» MATERIAL SUPPLIED
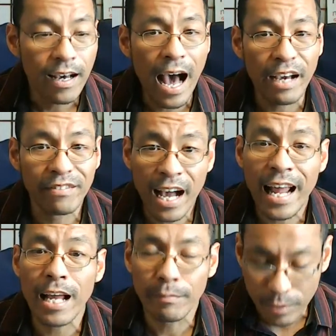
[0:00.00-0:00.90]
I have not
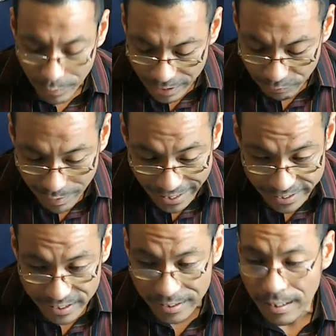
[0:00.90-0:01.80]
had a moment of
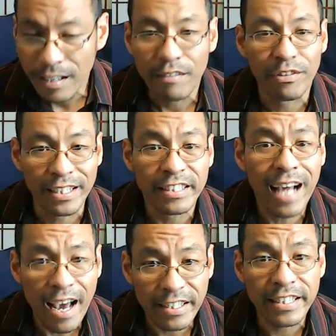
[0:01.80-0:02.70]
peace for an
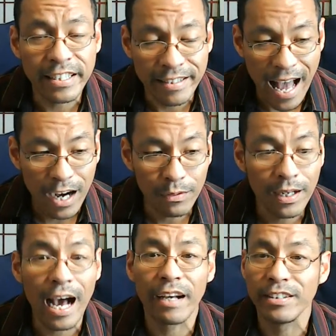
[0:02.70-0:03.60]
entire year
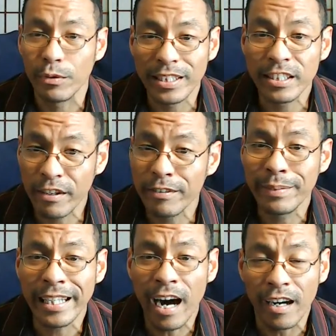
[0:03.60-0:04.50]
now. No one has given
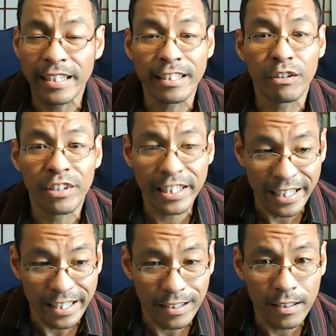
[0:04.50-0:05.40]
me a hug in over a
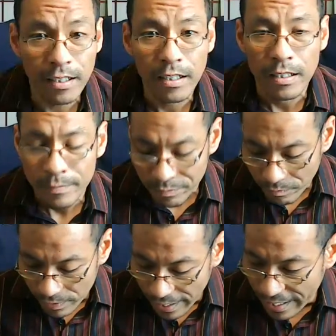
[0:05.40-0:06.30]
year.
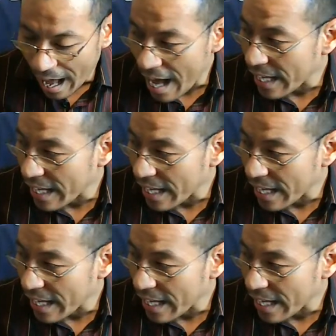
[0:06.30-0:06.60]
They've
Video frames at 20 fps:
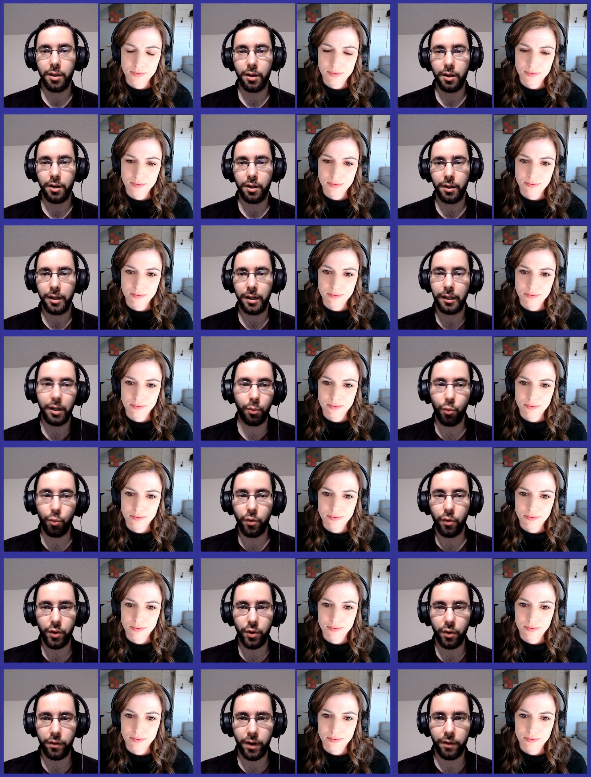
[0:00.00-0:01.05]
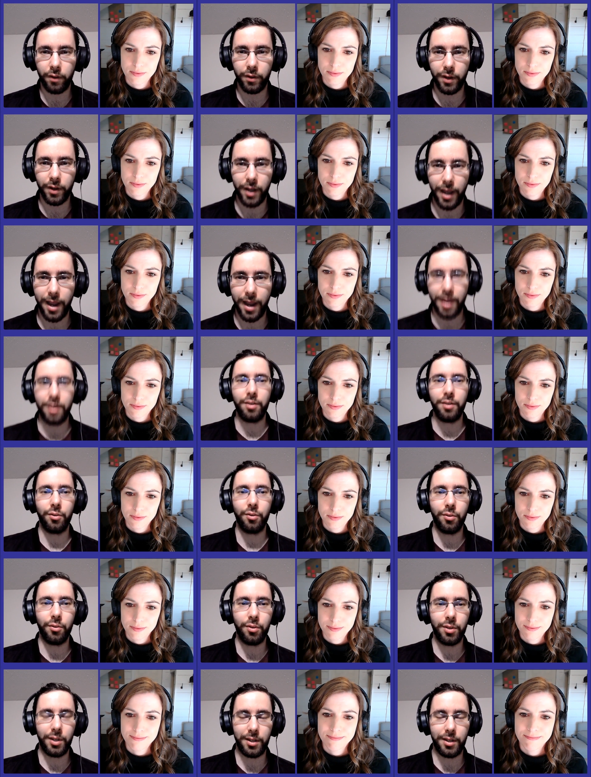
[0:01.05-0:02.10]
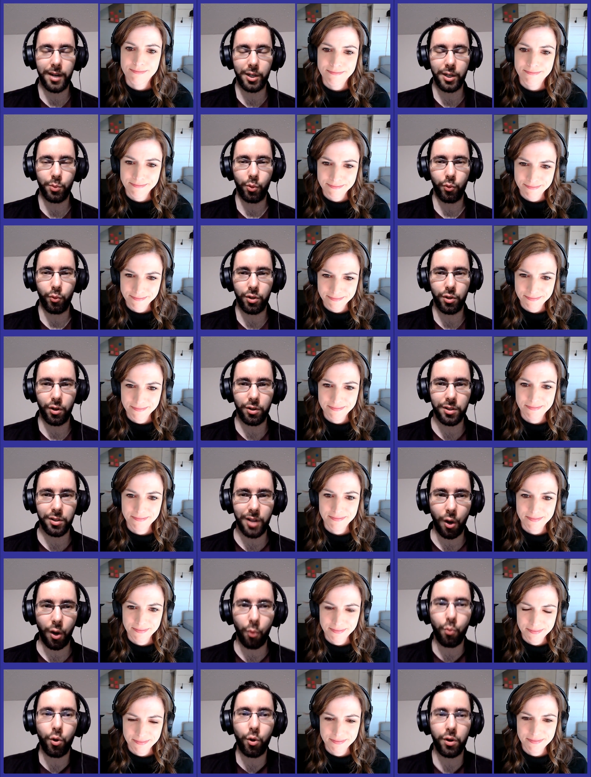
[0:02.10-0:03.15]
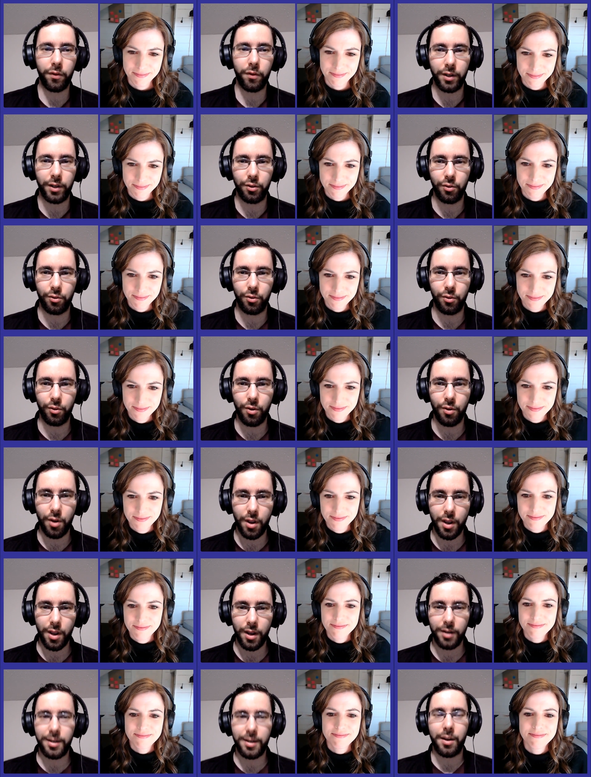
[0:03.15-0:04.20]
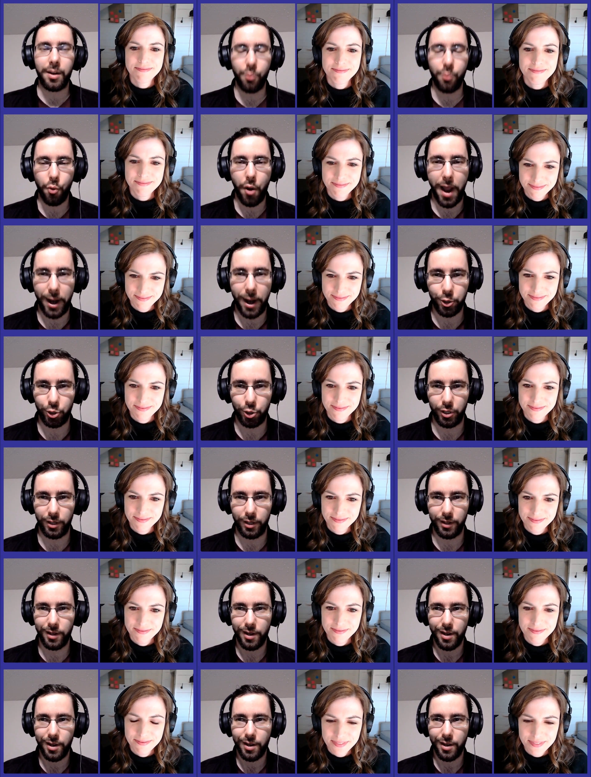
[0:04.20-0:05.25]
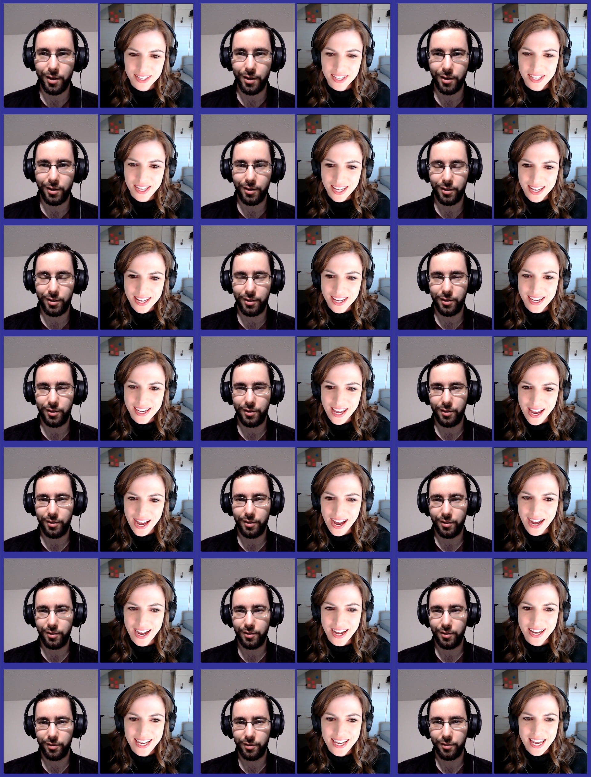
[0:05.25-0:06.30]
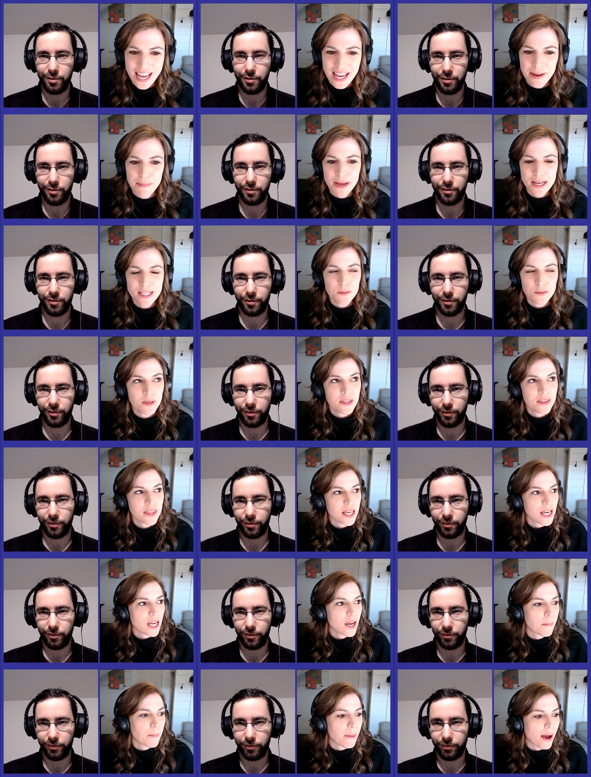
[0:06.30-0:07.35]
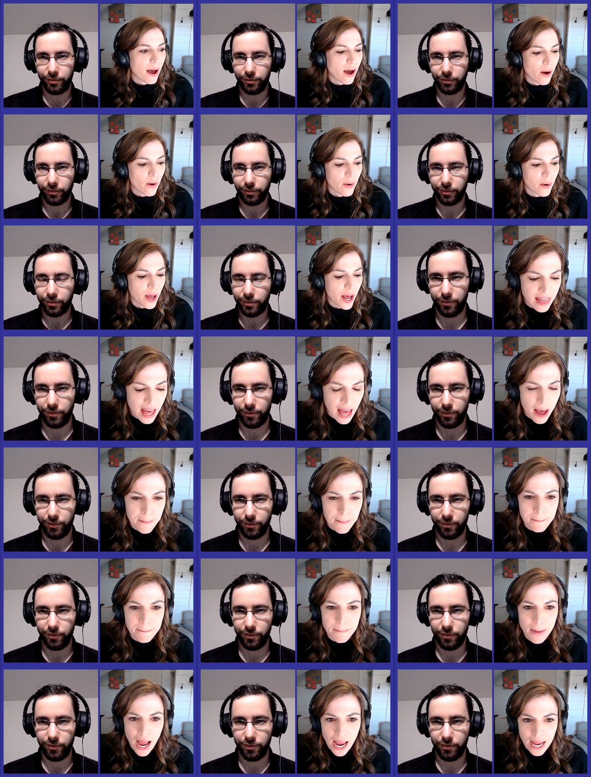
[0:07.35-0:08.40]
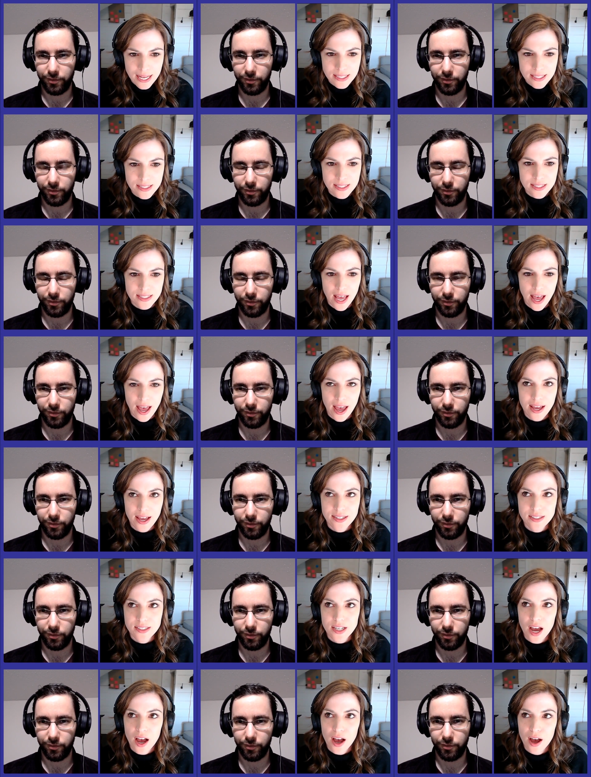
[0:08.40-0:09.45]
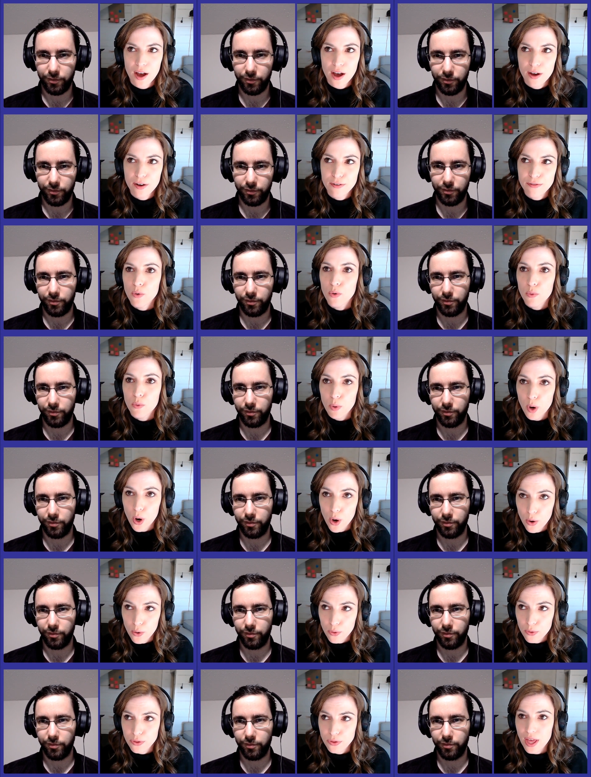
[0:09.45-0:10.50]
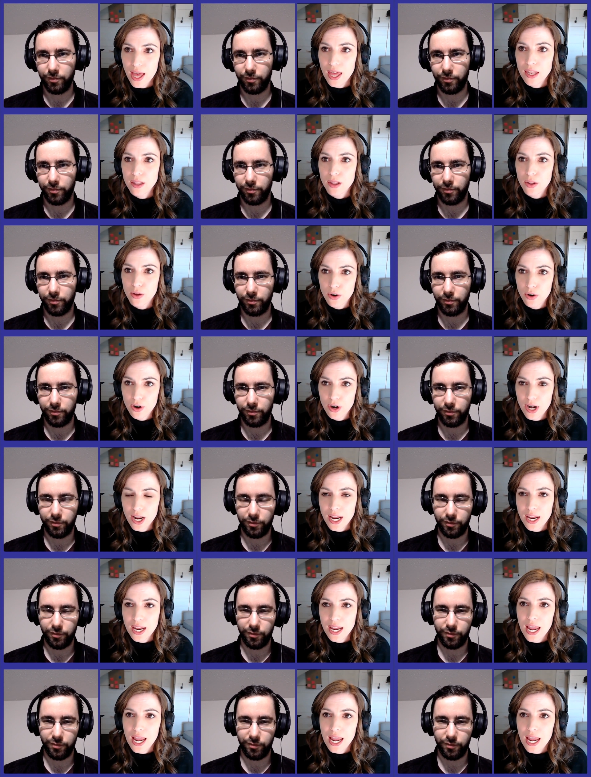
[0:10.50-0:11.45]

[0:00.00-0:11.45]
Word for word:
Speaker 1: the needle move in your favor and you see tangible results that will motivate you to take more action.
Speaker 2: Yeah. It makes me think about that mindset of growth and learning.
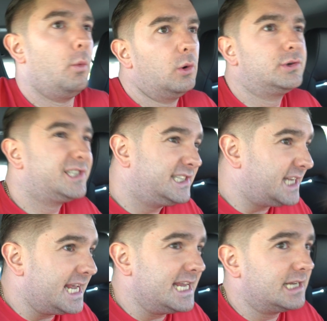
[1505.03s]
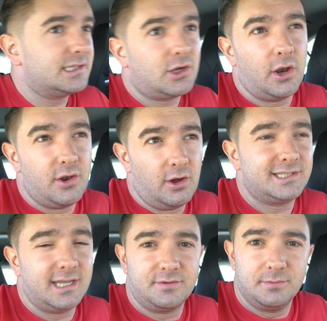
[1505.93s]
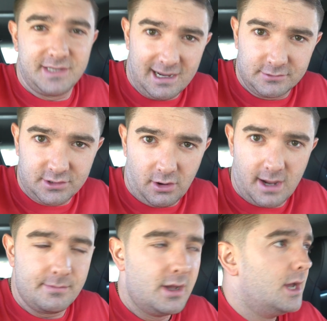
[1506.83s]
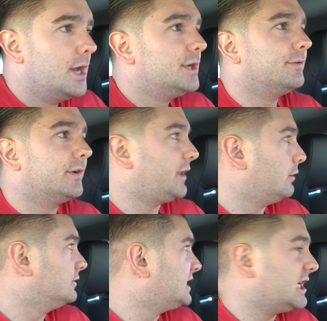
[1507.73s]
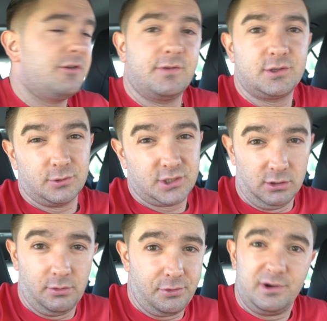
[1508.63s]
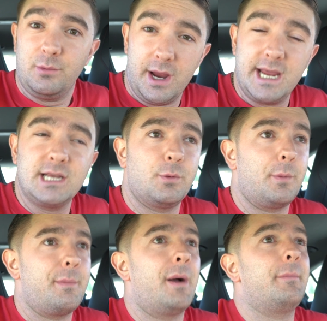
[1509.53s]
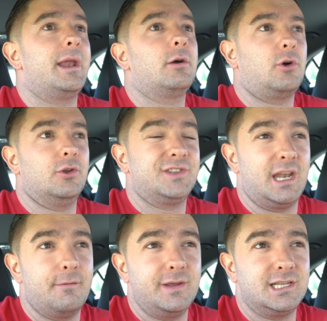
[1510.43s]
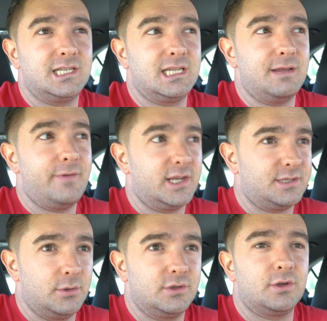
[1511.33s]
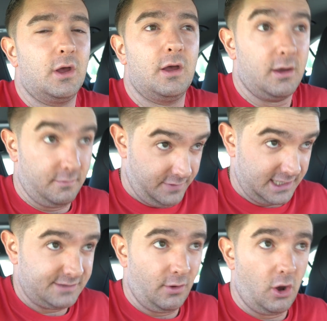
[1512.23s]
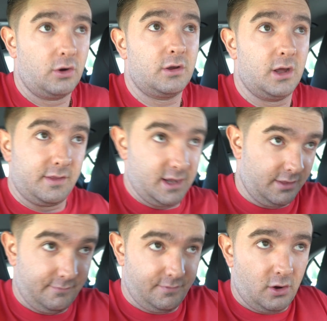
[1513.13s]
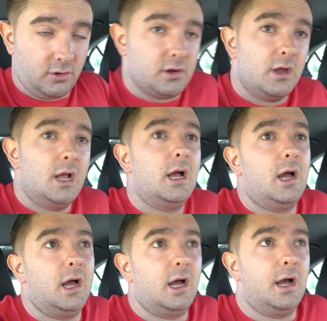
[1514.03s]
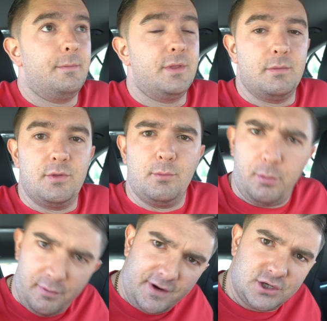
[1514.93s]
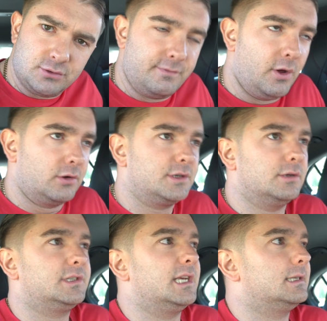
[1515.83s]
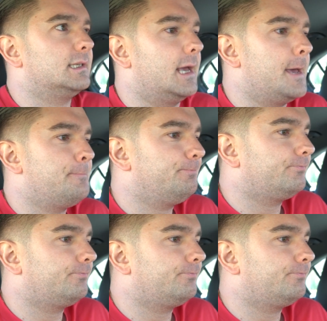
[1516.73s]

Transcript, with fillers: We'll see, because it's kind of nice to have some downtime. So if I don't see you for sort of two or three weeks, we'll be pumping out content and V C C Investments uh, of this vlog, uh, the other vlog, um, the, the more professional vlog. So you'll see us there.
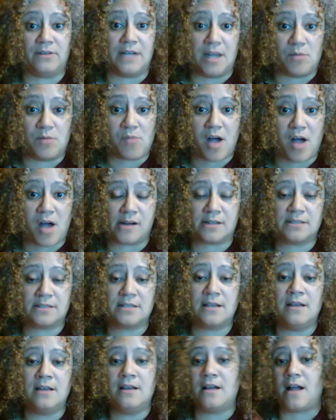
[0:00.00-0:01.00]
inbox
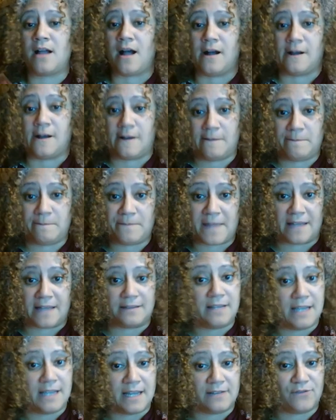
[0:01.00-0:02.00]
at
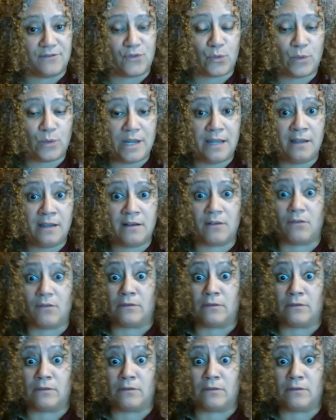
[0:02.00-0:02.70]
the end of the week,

» YOUR INSTRUCTIONS
Write out exactly the lines from the line holding "Transcript, with fillers: We'll" through the last line of the records above, inclusive, and nothing more. Leave out the pictures.

» FINAL ANSWER
Transcript, with fillers: We'll see, because it's kind of nice to have some downtime. So if I don't see you for sort of two or three weeks, we'll be pumping out content and V C C Investments uh, of this vlog, uh, the other vlog, um, the, the more professional vlog. So you'll see us there.
[0:00.00-0:01.00]
inbox
[0:01.00-0:02.00]
at
[0:02.00-0:02.70]
the end of the week,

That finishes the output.